Former transitional entity of Iraq

The Presidency Council of Iraq was an entity that operated under the auspices of the "transitional provisions" of the Constitution of Iraq and previously under the Transitional Administrative Law.

The Presidency Council functioned in the role of the president of Iraq until one successive presidential term after the ratification of the Constitution and a government was seated. The Presidency Council consisted of one president and two deputies, or vice-presidents, and the Presidency Council was to required to make all decisions unanimously.
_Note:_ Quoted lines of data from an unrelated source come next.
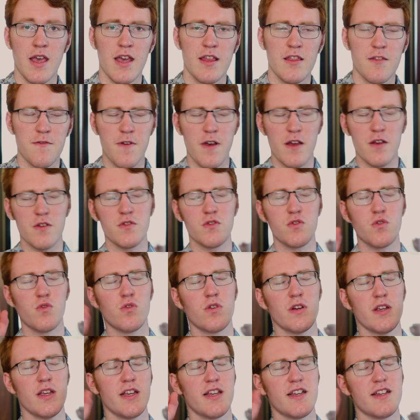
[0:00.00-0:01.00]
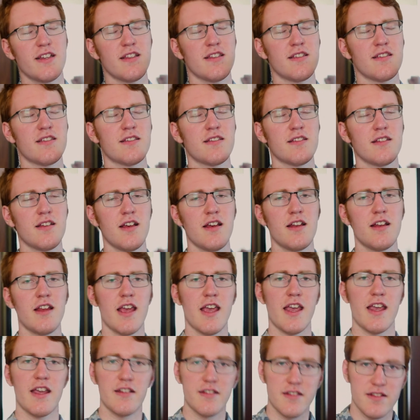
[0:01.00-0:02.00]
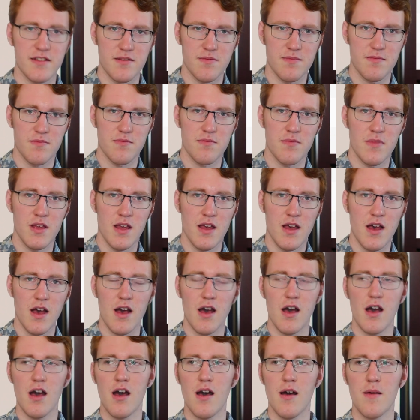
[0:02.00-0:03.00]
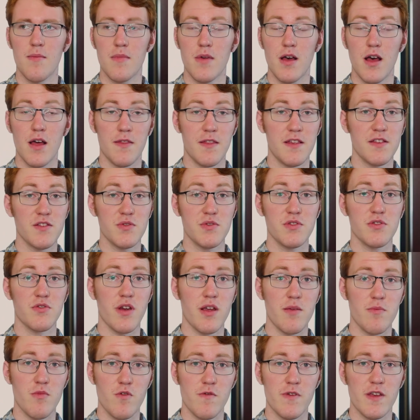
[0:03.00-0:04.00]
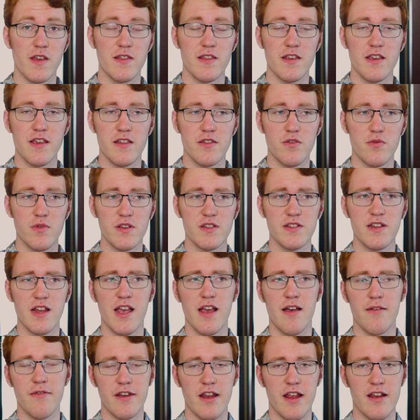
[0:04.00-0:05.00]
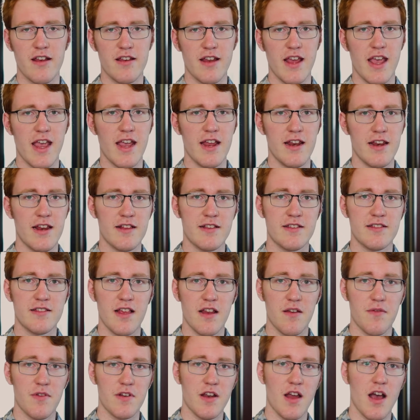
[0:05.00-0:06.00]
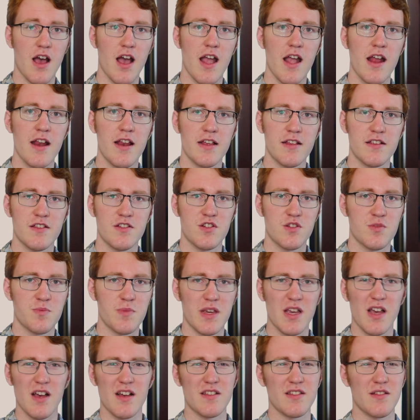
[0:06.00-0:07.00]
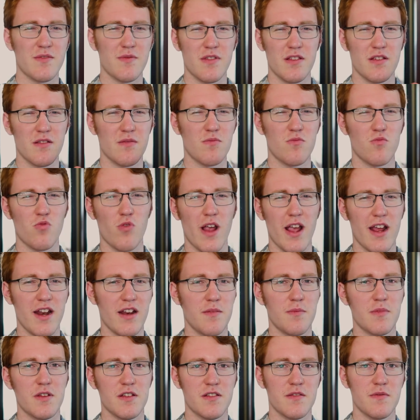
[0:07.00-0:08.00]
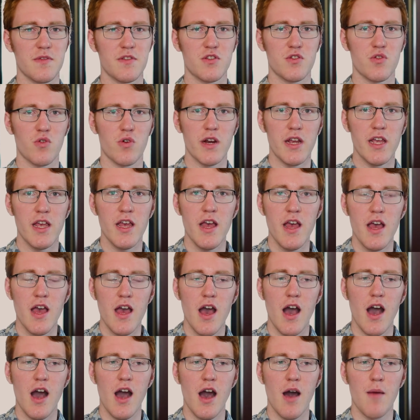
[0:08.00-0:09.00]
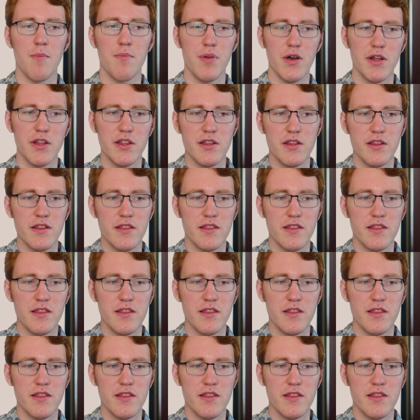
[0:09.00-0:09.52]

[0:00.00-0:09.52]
And the final score is an 8. This is a great movie. The reason I have it at an 8 instead of a 9 is just because of the randomness of the story, but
The members of the Presidency Council were elected with "one list" by a two-thirds majority in the Iraqi Council of Representatives. The Presidency Council had the right to veto legislation passed by the Council of Representatives which may have overrode the veto with a three-fifths supermajority. Under the Transitional Administrative Law, the override required a two-thirds supermajority.

== History ==

The first Presidency Council was elected by the National Assembly on 6 April 2005, after more than two months of negotiations between the United Iraqi Alliance and Democratic Patriotic Alliance of Kurdistan political factions. Kurdish leader Jalal Talabani became president, with Shi'ite UIA and SCIRI member Adil Abdul al-Mahdi and outgoing Sunni president Ghazi al-Yawar as his deputies.

The second Presidency Council, the first under the new Constitution of Iraq, consisted of Talabani as president, and vice-presidents Adil Abdul al-Mahdi and Tariq al-Hashimi.